WASHINGTON: The US National Security Agency has broken privacy rules or overstepped its legal authority thousands of times each year since Congress granted the intelligence agency broad new powers in 2008, The Washington Post reports. In one case, telephone calls from Washington were intercepted when the city’s area code was confused with the dialing code for Egypt.
Most of the infractions involve unauthorized surveillance of Americans or foreign intelligence targets in the United States, both of which are restricted by law and executive order. They range from significant violations of law to typographical errors that resulted in unintended interception of US e-mails and telephone calls, the Post reported Thursday.
The newspaper cited an internal audit and other top-secret documents provided earlier this year by NSA leaker Edward Snowden, a former systems analyst on contract with the agency. In one document, agency personnel are instructed to remove details and substitute more generic language in reports to the Justice Department and the Office of the Director of National Intelligence.
It was the latest in a series of reports by the Post and other media on once-secret surveillance programs, based on information provided by Snowden, who fled the US and is now in Russia after having been granted temporary asylum there.
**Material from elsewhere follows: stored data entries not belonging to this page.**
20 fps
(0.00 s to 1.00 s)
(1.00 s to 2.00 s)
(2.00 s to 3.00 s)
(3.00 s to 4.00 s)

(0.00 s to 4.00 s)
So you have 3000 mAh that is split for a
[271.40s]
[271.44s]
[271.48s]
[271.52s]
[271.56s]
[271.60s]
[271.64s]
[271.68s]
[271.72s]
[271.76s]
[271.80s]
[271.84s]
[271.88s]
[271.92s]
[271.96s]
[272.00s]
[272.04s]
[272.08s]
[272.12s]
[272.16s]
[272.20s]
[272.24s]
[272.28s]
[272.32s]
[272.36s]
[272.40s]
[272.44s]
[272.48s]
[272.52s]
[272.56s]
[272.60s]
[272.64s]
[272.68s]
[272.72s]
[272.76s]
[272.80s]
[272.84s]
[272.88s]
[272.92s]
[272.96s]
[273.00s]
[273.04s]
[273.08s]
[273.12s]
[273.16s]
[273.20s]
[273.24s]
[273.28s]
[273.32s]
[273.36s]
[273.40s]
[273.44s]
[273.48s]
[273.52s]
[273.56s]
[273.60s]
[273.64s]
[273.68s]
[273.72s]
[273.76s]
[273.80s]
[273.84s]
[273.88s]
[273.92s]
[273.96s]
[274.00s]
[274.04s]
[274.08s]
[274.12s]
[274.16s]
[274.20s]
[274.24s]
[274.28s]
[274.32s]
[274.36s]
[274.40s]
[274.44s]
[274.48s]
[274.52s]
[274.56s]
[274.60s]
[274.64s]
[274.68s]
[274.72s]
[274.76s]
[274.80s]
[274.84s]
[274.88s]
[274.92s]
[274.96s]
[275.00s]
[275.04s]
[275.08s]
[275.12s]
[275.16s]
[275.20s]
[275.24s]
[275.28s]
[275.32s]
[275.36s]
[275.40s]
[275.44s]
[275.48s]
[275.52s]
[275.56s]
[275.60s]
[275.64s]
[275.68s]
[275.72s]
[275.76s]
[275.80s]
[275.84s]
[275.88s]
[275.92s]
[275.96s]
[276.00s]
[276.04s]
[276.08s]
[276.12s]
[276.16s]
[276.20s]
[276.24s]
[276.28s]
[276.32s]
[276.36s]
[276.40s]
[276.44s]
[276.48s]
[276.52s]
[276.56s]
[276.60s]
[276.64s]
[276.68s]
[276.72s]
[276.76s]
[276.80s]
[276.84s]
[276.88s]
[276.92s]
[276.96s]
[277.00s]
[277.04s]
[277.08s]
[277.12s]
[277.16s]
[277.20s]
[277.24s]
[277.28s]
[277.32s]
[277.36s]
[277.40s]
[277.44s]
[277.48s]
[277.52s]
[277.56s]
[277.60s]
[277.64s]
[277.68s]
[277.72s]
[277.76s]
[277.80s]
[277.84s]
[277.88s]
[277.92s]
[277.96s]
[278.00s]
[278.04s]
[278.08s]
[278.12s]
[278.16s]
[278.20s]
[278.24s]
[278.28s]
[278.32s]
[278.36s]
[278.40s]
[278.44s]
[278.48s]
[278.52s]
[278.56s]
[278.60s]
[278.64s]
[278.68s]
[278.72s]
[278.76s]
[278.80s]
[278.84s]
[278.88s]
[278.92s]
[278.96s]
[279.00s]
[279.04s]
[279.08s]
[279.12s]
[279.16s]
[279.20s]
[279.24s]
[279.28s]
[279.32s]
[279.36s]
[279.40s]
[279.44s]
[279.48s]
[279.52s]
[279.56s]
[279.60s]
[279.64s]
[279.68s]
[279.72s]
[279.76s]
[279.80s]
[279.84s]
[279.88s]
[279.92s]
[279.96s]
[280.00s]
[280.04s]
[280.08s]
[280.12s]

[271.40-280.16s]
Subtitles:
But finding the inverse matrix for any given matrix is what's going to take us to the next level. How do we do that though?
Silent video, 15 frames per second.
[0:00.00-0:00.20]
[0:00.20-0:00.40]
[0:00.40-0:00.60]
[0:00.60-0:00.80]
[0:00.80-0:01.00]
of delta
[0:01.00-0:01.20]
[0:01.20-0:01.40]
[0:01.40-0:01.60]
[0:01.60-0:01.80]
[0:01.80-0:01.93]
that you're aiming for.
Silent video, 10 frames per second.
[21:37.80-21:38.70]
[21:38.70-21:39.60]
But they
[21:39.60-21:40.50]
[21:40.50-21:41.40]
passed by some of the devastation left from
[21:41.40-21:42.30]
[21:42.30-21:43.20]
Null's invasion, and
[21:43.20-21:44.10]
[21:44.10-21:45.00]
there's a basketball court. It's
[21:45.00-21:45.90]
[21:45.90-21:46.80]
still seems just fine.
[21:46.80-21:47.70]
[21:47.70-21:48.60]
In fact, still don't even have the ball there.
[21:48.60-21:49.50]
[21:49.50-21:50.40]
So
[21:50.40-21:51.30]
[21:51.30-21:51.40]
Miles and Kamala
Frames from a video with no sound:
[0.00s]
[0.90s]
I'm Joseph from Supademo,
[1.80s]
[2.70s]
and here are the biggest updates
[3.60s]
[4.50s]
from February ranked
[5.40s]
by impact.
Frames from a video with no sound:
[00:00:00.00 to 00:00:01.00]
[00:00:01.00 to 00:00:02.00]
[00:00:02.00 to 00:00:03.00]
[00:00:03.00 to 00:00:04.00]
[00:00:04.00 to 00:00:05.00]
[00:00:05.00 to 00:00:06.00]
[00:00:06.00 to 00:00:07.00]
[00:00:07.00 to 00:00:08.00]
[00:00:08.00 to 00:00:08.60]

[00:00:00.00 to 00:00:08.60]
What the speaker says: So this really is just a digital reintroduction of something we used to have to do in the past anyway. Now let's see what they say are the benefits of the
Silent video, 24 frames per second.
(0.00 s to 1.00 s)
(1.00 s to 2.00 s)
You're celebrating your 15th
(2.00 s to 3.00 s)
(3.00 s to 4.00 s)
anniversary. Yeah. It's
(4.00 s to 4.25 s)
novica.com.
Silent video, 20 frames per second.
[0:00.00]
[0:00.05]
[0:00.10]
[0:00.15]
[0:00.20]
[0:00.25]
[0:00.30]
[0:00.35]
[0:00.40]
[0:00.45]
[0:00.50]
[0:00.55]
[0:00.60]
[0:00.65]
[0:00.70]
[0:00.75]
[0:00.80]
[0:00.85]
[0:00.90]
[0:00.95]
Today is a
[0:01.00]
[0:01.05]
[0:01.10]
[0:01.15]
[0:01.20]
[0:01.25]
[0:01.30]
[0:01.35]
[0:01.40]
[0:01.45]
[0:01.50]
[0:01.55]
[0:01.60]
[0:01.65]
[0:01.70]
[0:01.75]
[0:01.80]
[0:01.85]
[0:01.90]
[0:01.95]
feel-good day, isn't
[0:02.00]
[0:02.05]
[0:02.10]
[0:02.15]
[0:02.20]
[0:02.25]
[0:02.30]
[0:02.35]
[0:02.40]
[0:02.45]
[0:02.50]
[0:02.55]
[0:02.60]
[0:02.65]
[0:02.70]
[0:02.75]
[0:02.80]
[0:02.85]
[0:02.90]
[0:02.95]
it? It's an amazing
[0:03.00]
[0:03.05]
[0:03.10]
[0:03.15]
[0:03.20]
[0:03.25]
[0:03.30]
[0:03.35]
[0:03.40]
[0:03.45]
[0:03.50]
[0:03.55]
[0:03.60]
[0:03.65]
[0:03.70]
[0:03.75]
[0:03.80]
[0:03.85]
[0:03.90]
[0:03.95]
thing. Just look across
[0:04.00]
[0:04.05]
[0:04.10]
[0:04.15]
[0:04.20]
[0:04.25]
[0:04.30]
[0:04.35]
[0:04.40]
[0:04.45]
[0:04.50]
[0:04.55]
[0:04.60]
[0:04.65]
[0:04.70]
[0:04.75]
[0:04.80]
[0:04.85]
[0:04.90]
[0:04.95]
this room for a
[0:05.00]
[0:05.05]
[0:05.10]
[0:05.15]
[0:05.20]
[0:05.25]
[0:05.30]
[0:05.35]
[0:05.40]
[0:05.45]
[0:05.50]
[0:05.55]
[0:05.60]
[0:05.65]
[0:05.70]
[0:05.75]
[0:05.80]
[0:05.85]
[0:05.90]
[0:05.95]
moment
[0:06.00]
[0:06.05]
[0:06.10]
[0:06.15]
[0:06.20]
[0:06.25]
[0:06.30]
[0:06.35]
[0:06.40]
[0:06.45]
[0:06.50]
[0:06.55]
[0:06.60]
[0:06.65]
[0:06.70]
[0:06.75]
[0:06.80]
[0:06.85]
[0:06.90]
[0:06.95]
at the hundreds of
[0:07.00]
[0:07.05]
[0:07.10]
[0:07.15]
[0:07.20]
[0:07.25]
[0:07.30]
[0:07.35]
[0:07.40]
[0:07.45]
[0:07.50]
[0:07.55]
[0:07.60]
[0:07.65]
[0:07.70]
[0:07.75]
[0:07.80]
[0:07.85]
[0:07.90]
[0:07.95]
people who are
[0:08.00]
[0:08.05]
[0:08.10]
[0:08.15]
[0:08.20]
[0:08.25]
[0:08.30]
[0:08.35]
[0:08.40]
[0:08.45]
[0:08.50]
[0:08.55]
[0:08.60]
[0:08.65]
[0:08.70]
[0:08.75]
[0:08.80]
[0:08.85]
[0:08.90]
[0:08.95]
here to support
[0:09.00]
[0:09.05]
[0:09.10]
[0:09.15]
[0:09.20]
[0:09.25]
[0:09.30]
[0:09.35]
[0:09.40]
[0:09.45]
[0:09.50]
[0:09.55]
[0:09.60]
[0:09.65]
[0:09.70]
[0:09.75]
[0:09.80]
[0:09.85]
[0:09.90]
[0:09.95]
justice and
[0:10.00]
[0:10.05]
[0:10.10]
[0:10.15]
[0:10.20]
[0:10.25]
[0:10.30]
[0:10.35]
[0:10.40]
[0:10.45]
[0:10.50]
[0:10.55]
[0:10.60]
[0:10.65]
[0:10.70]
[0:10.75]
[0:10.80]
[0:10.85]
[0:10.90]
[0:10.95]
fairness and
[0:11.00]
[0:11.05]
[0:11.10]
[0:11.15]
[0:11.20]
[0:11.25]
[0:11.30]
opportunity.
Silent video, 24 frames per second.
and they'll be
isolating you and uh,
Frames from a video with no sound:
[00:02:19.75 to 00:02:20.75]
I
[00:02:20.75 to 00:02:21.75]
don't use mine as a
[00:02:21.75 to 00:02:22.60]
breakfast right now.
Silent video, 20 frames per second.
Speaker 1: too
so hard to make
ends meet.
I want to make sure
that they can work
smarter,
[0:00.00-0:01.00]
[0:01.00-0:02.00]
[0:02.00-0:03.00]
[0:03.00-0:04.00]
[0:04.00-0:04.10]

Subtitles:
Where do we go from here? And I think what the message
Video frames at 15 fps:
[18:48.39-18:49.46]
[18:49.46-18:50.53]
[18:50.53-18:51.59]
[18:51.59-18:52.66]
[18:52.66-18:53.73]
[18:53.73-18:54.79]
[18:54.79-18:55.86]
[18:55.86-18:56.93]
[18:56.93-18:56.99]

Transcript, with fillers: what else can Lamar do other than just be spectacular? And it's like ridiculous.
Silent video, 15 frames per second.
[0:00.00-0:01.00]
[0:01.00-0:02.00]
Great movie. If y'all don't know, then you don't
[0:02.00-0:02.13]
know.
His status has strained the already tense relationship between the US and Russia, and President Barack Obama has called off a meeting with Russian President Vladimir Putin scheduled for next month.
The Post cited a 2008 example of the interception of a “large number” of calls placed from Washington when a programming error confused US area code 202 for 20, the international dialing code for Egypt, according to a “quality assurance” review that was not distributed to the NSA’s oversight staff.
In another case, the Foreign Intelligence Surveillance Court, which has authority over some NSA operations, did not learn about a new collection method until it had been in operation for many months. The court ruled it unconstitutional.
“At least some of these incidents seem to have implicated the privacy of thousands or millions of innocent people,” Jameel Jaffer, the deputy legal director of the American Civil Liberties Union, said in a statement late Thursday. He also criticized the court, saying it relied too much on what intelligence officials say. “It makes no sense at all to let the intelligence community police itself,” Jaffer said.
The NSA audit obtained by the Post, dated May 2012, counted 2,776 incidents in the preceding 12 months of unauthorized collection, storage, access to or distribution of legally protected communications. Most were unintended. Many involved failures of due diligence or violations of standard operating procedure.
The most serious incidents included a violation of a court order and unauthorized use of data about more than 3,000 Americans and green-card holders.
In an e-mailed statement to The Associated Press late Thursday, John DeLong, NSA’s director of compliance, said, “We want people to report if they have made a mistake or even if they believe that an NSA activity is not consistent with the rules. ... We take each report seriously, investigate the matter, address the issue, constantly look for trends and address them as well — all as a part of NSA’s internal oversight and compliance efforts. What’s more, we keep our overseers informed through both immediate reporting and periodic reporting.”